▸ **Your objective**: Please copy the records exactly as they appear, with all pictures left out.

Saved data entries:
----
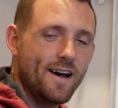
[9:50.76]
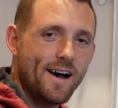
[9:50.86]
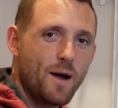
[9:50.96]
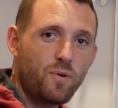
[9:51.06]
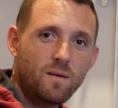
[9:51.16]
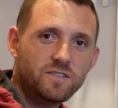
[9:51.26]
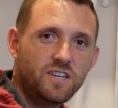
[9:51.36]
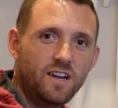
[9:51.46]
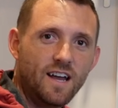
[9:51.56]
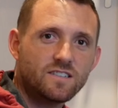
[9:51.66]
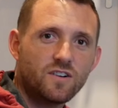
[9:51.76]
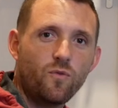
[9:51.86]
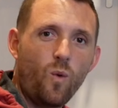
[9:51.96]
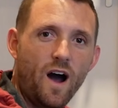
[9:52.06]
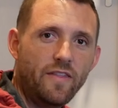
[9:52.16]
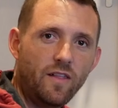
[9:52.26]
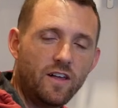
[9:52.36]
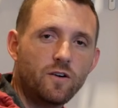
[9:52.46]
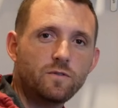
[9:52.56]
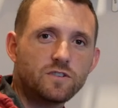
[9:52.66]
I promised you an answer of why the
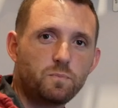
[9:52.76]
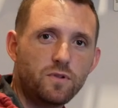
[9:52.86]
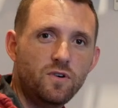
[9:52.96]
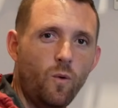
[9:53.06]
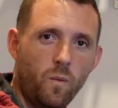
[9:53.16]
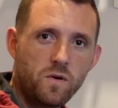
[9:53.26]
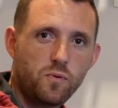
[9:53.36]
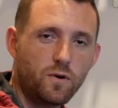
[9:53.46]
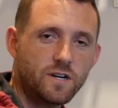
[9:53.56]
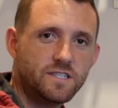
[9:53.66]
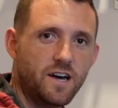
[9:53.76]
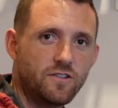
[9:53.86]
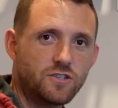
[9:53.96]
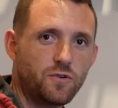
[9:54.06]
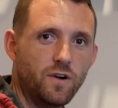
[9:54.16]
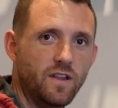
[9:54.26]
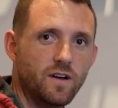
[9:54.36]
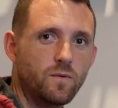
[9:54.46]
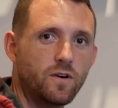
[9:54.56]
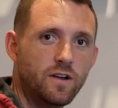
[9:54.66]
liquid was blue when we poured it down the
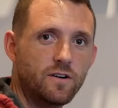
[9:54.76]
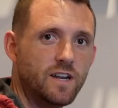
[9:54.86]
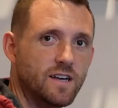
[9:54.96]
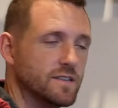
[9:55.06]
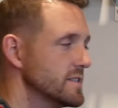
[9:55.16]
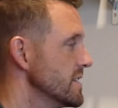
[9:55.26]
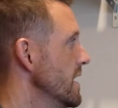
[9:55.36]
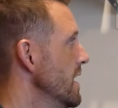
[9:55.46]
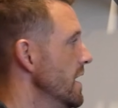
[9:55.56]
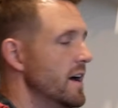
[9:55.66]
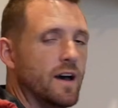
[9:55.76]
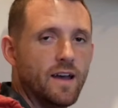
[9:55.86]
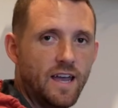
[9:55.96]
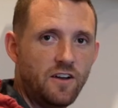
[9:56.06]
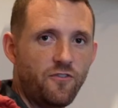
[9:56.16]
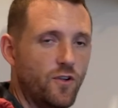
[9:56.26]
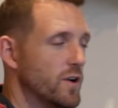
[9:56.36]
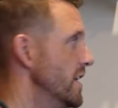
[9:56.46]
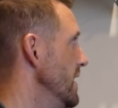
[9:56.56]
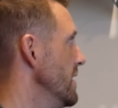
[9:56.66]
toilet. Well, here it is. In
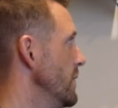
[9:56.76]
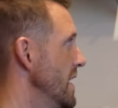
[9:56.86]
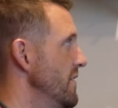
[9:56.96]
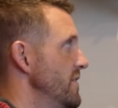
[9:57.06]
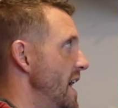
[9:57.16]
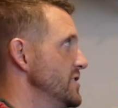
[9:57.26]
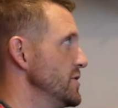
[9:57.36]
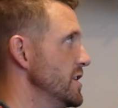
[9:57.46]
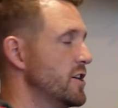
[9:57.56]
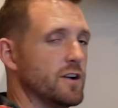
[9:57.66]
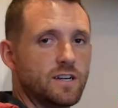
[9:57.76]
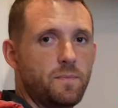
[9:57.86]
Florida, we have naturally occurring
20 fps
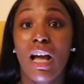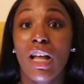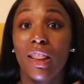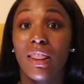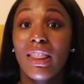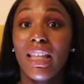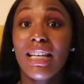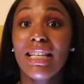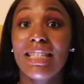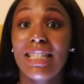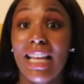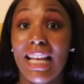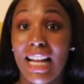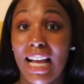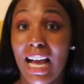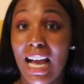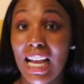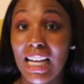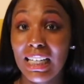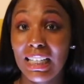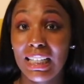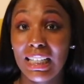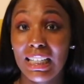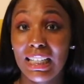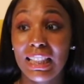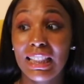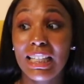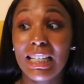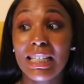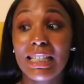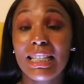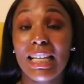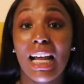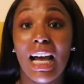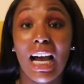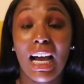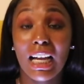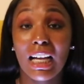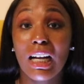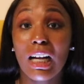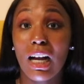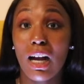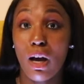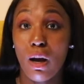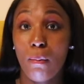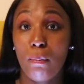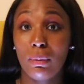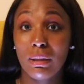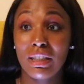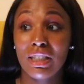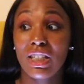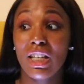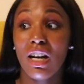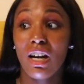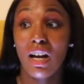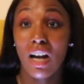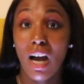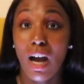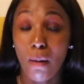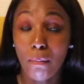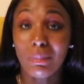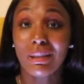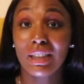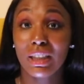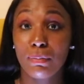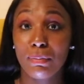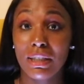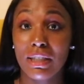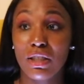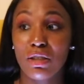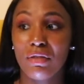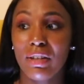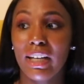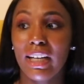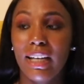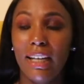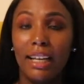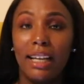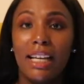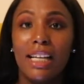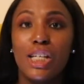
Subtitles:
things that I did, things that I accomplished, accomplishments, right?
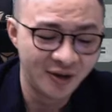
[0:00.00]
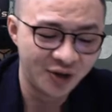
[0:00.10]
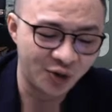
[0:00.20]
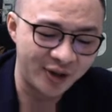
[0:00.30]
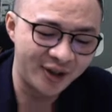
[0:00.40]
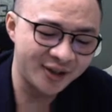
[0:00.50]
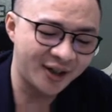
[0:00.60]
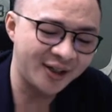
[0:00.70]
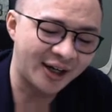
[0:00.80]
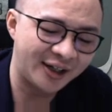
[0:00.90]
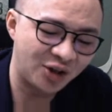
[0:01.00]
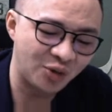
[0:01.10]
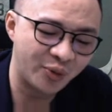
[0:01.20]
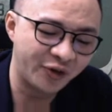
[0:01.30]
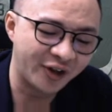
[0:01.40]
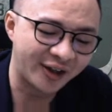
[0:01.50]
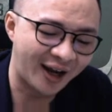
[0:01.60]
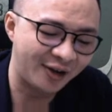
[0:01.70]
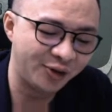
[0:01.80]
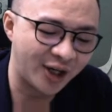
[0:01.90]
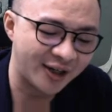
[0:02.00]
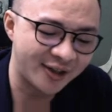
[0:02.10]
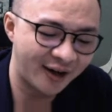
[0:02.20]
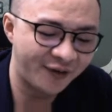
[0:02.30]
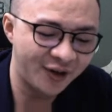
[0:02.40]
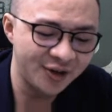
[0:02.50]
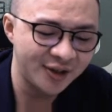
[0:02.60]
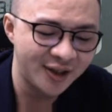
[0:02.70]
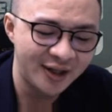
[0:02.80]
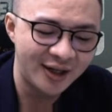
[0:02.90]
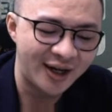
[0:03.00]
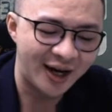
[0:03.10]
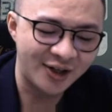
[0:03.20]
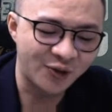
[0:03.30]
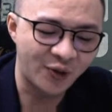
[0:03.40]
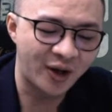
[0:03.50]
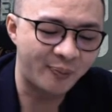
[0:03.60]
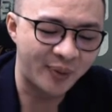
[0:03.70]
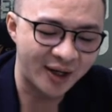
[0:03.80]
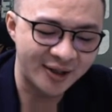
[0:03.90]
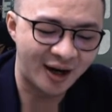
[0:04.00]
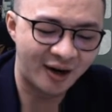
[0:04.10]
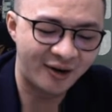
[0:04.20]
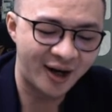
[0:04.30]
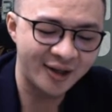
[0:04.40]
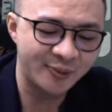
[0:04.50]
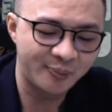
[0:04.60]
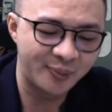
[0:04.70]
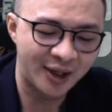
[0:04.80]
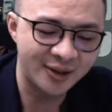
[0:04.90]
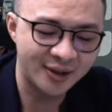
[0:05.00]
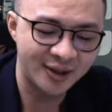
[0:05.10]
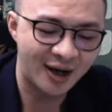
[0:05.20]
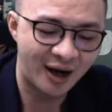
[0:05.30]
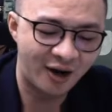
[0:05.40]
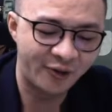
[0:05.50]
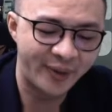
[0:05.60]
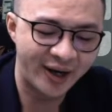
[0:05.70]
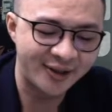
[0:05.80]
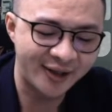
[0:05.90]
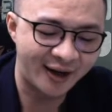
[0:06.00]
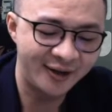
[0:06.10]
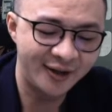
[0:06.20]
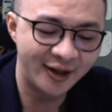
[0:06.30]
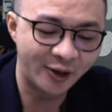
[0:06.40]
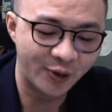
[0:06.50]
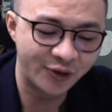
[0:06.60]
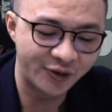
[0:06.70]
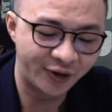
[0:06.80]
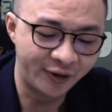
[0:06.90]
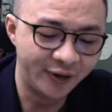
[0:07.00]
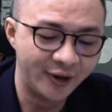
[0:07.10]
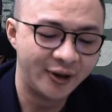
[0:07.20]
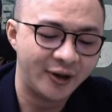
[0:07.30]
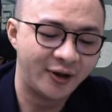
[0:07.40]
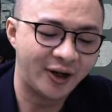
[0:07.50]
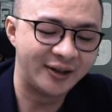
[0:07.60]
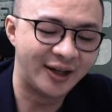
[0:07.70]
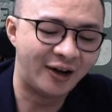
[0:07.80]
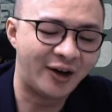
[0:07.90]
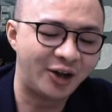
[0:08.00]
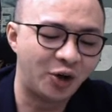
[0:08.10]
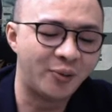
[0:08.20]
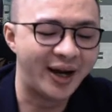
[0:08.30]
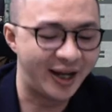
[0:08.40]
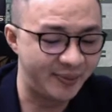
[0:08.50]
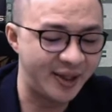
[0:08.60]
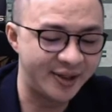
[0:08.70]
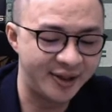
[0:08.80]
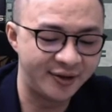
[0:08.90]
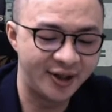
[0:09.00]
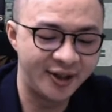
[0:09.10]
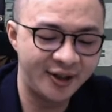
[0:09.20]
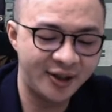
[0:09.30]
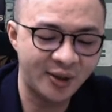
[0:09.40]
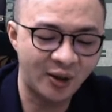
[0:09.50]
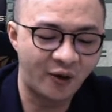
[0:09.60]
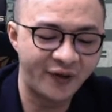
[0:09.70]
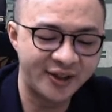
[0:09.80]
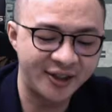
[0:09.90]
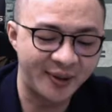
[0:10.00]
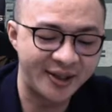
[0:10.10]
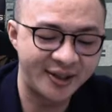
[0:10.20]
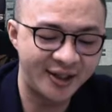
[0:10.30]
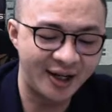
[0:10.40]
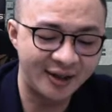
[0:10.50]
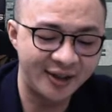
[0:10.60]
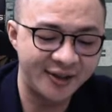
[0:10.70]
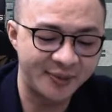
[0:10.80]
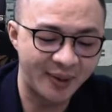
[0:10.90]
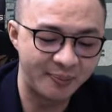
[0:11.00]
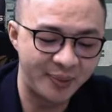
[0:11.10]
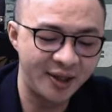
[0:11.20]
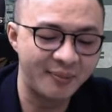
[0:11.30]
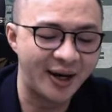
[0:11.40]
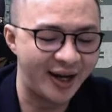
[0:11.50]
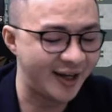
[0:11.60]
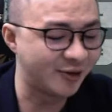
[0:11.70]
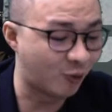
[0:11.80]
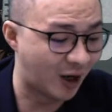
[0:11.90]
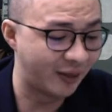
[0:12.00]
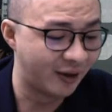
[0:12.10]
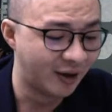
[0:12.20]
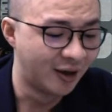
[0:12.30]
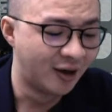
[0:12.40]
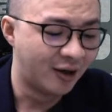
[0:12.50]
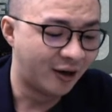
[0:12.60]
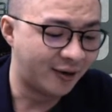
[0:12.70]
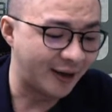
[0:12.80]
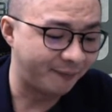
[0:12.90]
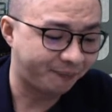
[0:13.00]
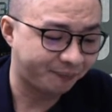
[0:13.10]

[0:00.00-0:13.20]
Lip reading: So in this case, I need to move the 10 to the other side first. X squared plus rx plus r minus 10 equals 0. Okay, now I know my a, b, c already. This one obviously is my c lah. This is my b. My a is 1. Alright.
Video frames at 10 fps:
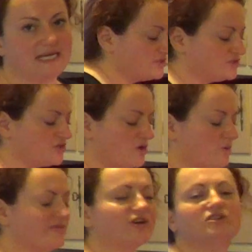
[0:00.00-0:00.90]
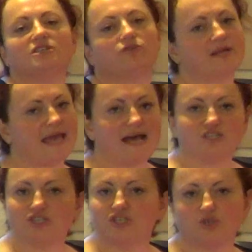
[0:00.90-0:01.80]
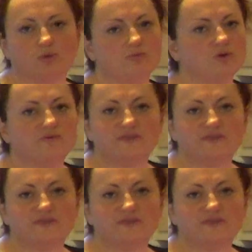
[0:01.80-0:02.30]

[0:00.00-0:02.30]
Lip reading: So there are different gadgets to remove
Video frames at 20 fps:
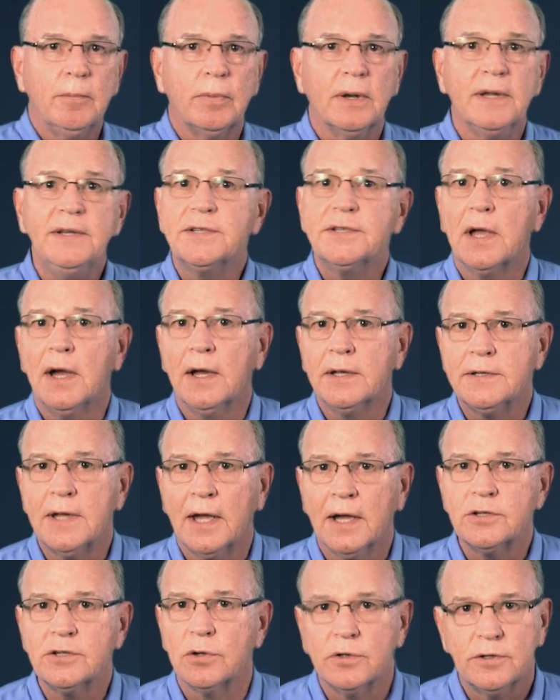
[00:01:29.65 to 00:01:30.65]
please
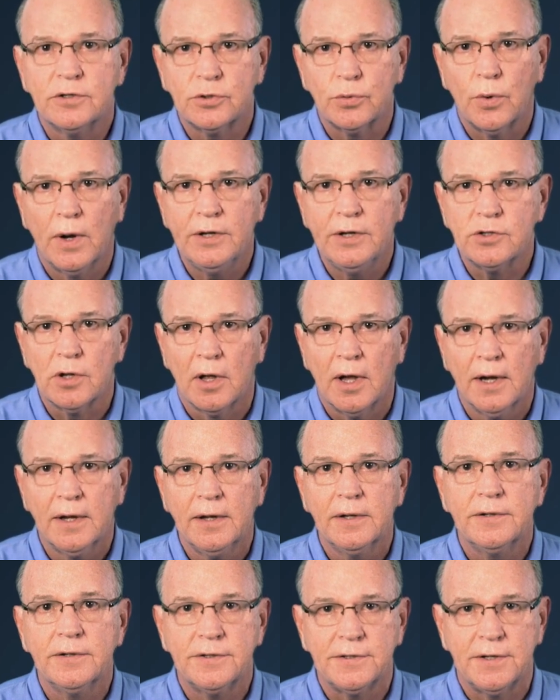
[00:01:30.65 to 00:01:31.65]
contact your
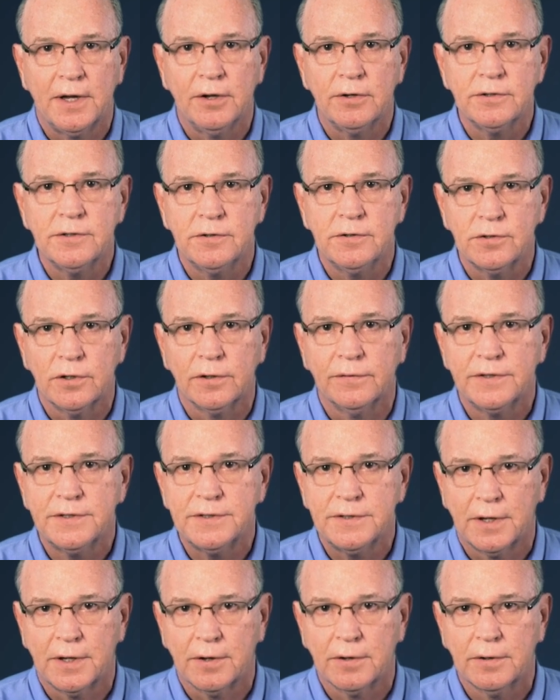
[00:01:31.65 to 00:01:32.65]
Swagelok Sales and
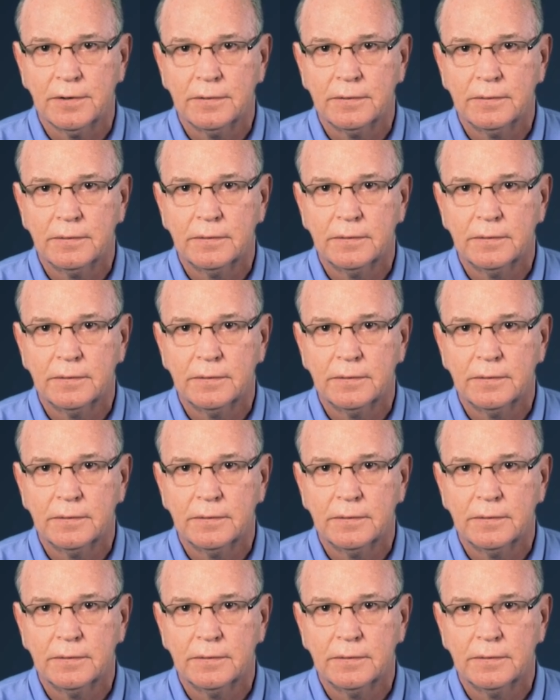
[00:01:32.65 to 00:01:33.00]
Service Center.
----
▸ **Written reply**:
[9:50.76]
[9:50.86]
[9:50.96]
[9:51.06]
[9:51.16]
[9:51.26]
[9:51.36]
[9:51.46]
[9:51.56]
[9:51.66]
[9:51.76]
[9:51.86]
[9:51.96]
[9:52.06]
[9:52.16]
[9:52.26]
[9:52.36]
[9:52.46]
[9:52.56]
[9:52.66]
I promised you an answer of why the
[9:52.76]
[9:52.86]
[9:52.96]
[9:53.06]
[9:53.16]
[9:53.26]
[9:53.36]
[9:53.46]
[9:53.56]
[9:53.66]
[9:53.76]
[9:53.86]
[9:53.96]
[9:54.06]
[9:54.16]
[9:54.26]
[9:54.36]
[9:54.46]
[9:54.56]
[9:54.66]
liquid was blue when we poured it down the
[9:54.76]
[9:54.86]
[9:54.96]
[9:55.06]
[9:55.16]
[9:55.26]
[9:55.36]
[9:55.46]
[9:55.56]
[9:55.66]
[9:55.76]
[9:55.86]
[9:55.96]
[9:56.06]
[9:56.16]
[9:56.26]
[9:56.36]
[9:56.46]
[9:56.56]
[9:56.66]
toilet. Well, here it is. In
[9:56.76]
[9:56.86]
[9:56.96]
[9:57.06]
[9:57.16]
[9:57.26]
[9:57.36]
[9:57.46]
[9:57.56]
[9:57.66]
[9:57.76]
[9:57.86]
Florida, we have naturally occurring
20 fps
Subtitles:
things that I did, things that I accomplished, accomplishments, right?
[0:00.00]
[0:00.10]
[0:00.20]
[0:00.30]
[0:00.40]
[0:00.50]
[0:00.60]
[0:00.70]
[0:00.80]
[0:00.90]
[0:01.00]
[0:01.10]
[0:01.20]
[0:01.30]
[0:01.40]
[0:01.50]
[0:01.60]
[0:01.70]
[0:01.80]
[0:01.90]
[0:02.00]
[0:02.10]
[0:02.20]
[0:02.30]
[0:02.40]
[0:02.50]
[0:02.60]
[0:02.70]
[0:02.80]
[0:02.90]
[0:03.00]
[0:03.10]
[0:03.20]
[0:03.30]
[0:03.40]
[0:03.50]
[0:03.60]
[0:03.70]
[0:03.80]
[0:03.90]
[0:04.00]
[0:04.10]
[0:04.20]
[0:04.30]
[0:04.40]
[0:04.50]
[0:04.60]
[0:04.70]
[0:04.80]
[0:04.90]
[0:05.00]
[0:05.10]
[0:05.20]
[0:05.30]
[0:05.40]
[0:05.50]
[0:05.60]
[0:05.70]
[0:05.80]
[0:05.90]
[0:06.00]
[0:06.10]
[0:06.20]
[0:06.30]
[0:06.40]
[0:06.50]
[0:06.60]
[0:06.70]
[0:06.80]
[0:06.90]
[0:07.00]
[0:07.10]
[0:07.20]
[0:07.30]
[0:07.40]
[0:07.50]
[0:07.60]
[0:07.70]
[0:07.80]
[0:07.90]
[0:08.00]
[0:08.10]
[0:08.20]
[0:08.30]
[0:08.40]
[0:08.50]
[0:08.60]
[0:08.70]
[0:08.80]
[0:08.90]
[0:09.00]
[0:09.10]
[0:09.20]
[0:09.30]
[0:09.40]
[0:09.50]
[0:09.60]
[0:09.70]
[0:09.80]
[0:09.90]
[0:10.00]
[0:10.10]
[0:10.20]
[0:10.30]
[0:10.40]
[0:10.50]
[0:10.60]
[0:10.70]
[0:10.80]
[0:10.90]
[0:11.00]
[0:11.10]
[0:11.20]
[0:11.30]
[0:11.40]
[0:11.50]
[0:11.60]
[0:11.70]
[0:11.80]
[0:11.90]
[0:12.00]
[0:12.10]
[0:12.20]
[0:12.30]
[0:12.40]
[0:12.50]
[0:12.60]
[0:12.70]
[0:12.80]
[0:12.90]
[0:13.00]
[0:13.10]

[0:00.00-0:13.20]
Lip reading: So in this case, I need to move the 10 to the other side first. X squared plus rx plus r minus 10 equals 0. Okay, now I know my a, b, c already. This one obviously is my c lah. This is my b. My a is 1. Alright.
Video frames at 10 fps:
[0:00.00-0:00.90]
[0:00.90-0:01.80]
[0:01.80-0:02.30]

[0:00.00-0:02.30]
Lip reading: So there are different gadgets to remove
Video frames at 20 fps:
[00:01:29.65 to 00:01:30.65]
please
[00:01:30.65 to 00:01:31.65]
contact your
[00:01:31.65 to 00:01:32.65]
Swagelok Sales and
[00:01:32.65 to 00:01:33.00]
Service Center.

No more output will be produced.